Closed PorcelainMouse closed 10 months ago
Oops. 'b', not 'd'.
Oops. 'b', not 'd'.
I would like to better understand the error so that I can improve error checking. Are you saying you incorrectly entered the feature mask with a b instead of a d?
I was able to duplicate this issue and am working on improved handling of the issue. Thanks for reporting your observation!
I have this issue (or very similar) as well, not sure what to do.
qwerty@qwerty-asus-g14:~$ gpu-ls --debug
Ubuntu: Validated
Detected GPUs: NVIDIA: 1, AMD: 1
AMD: amdgpu/rocm version: UNKNOWN
AMD: Wattman features not enabled: 0xfff7bfff, See README file.

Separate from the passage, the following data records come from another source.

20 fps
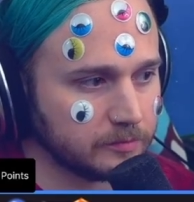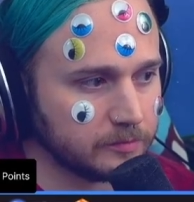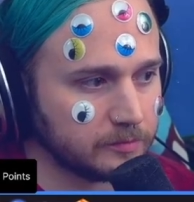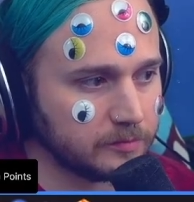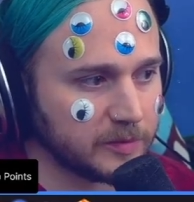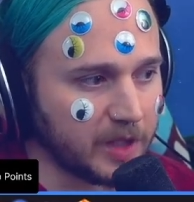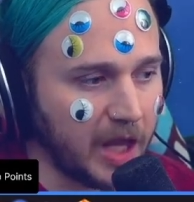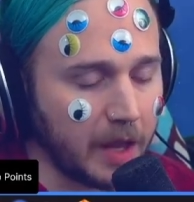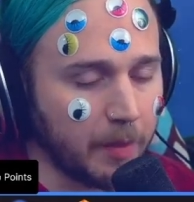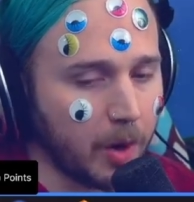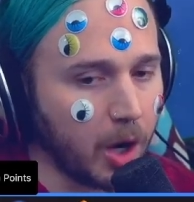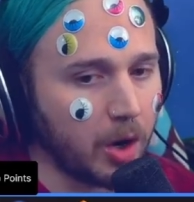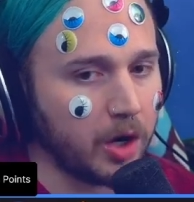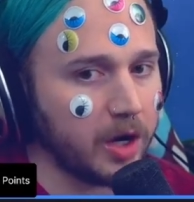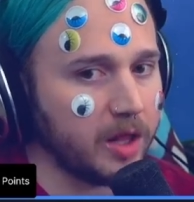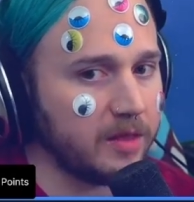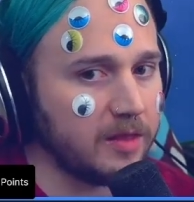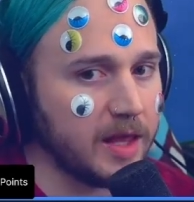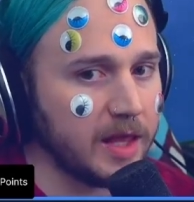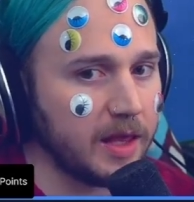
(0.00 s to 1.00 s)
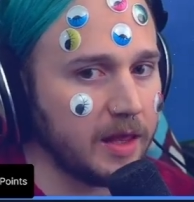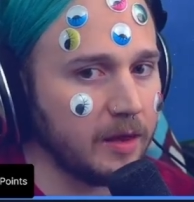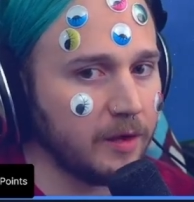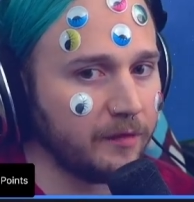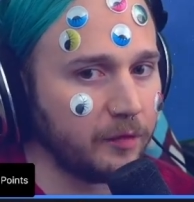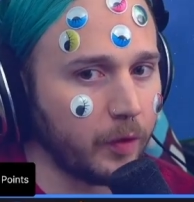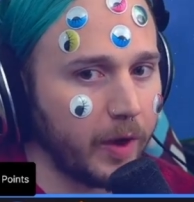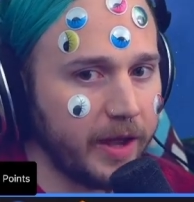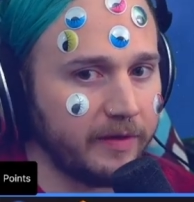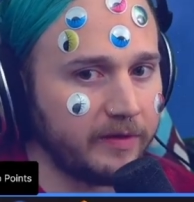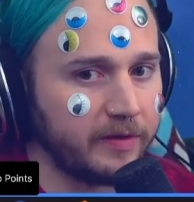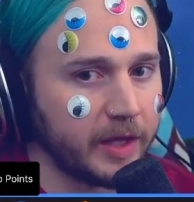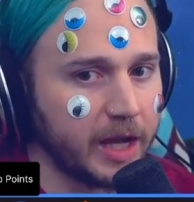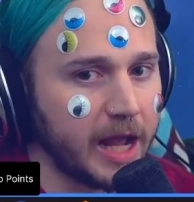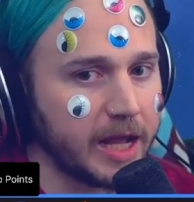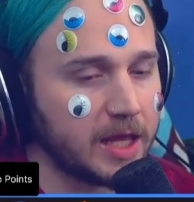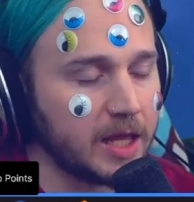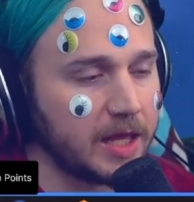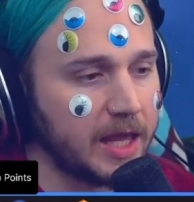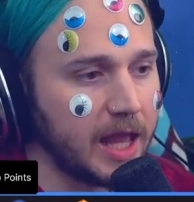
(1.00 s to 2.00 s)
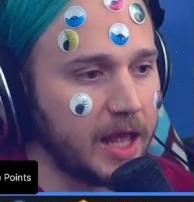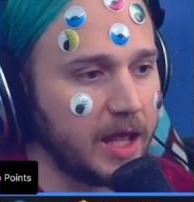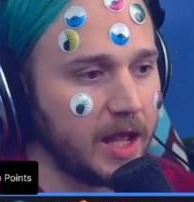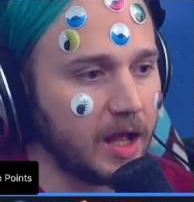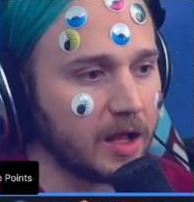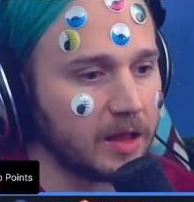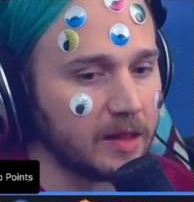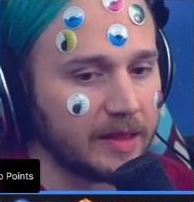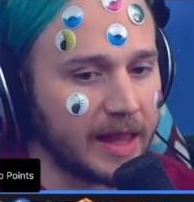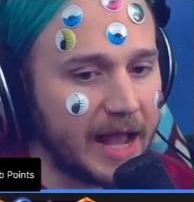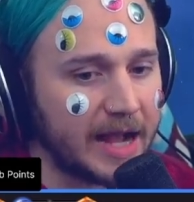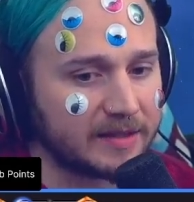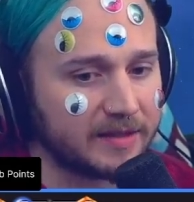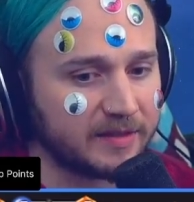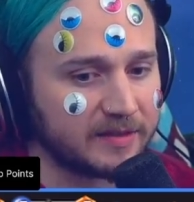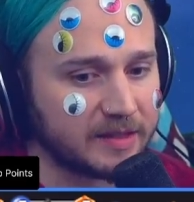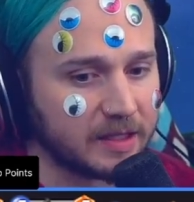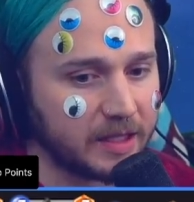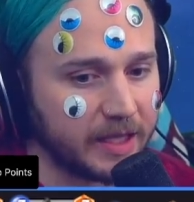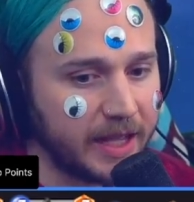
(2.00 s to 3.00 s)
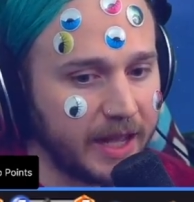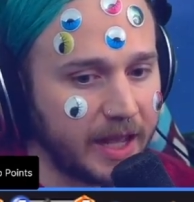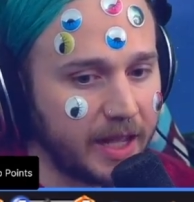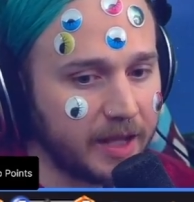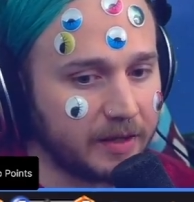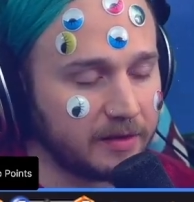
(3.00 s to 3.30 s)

I'm already thinking of ways that I could get a Galactus to land.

### read_time_val: 13-Nov-2023 06:01:19
model_display: True: GA106M GeForce RTX
loading: True: None
mem_loading: True: None
mem_vram_usage: True: None
mem_gtt_usage: True: None
power: True: None
power_cap: True: None
energy: True: 0.0
temp_val: True: None
vddgfx_val: True: nan
fan_pwm: True: None
sclk_f_val: True: None
sclk_ps_val: True:
mclk_f_val: True: None
mclk_ps_val: True:
ppm: True:
### read_time_val: 13-Nov-2023 06:01:19
model_display: True: Cezanne Vega Series
loading: True: None
mem_loading: True: None
mem_vram_usage: True: None
mem_gtt_usage: True: None
power: True: 21.0
power_cap: True: None
energy: True: 1e-06
temp_val: True: 53.0
vddgfx_val: True: 1400
fan_pwm: True: None
sclk_f_val: True: 400Mhz
sclk_ps_val: True: 1
mclk_f_val: True: 1600Mhz
mclk_ps_val: True: 3
ppm: True:
Total of 2 GPUs: 0 are rw, 1 is r-only, and 0 are w-only
Traceback (most recent call last):
File "/usr/bin/gpu-ls", line 174, in <module>
main()
File "/usr/bin/gpu-ls", line 149, in main
gpu_list.read_gpu_pstates()
File "/usr/lib/python3/dist-packages/GPUmodules/GPUmodule.py", line 2503, in read_gpu_pstates
gpu.read_gpu_pstates()
File "/usr/lib/python3/dist-packages/GPUmodules/GPUmodule.py", line 1236, in read_gpu_pstates
lineitems[0] = int(re.sub(':', '', lineitems[0]))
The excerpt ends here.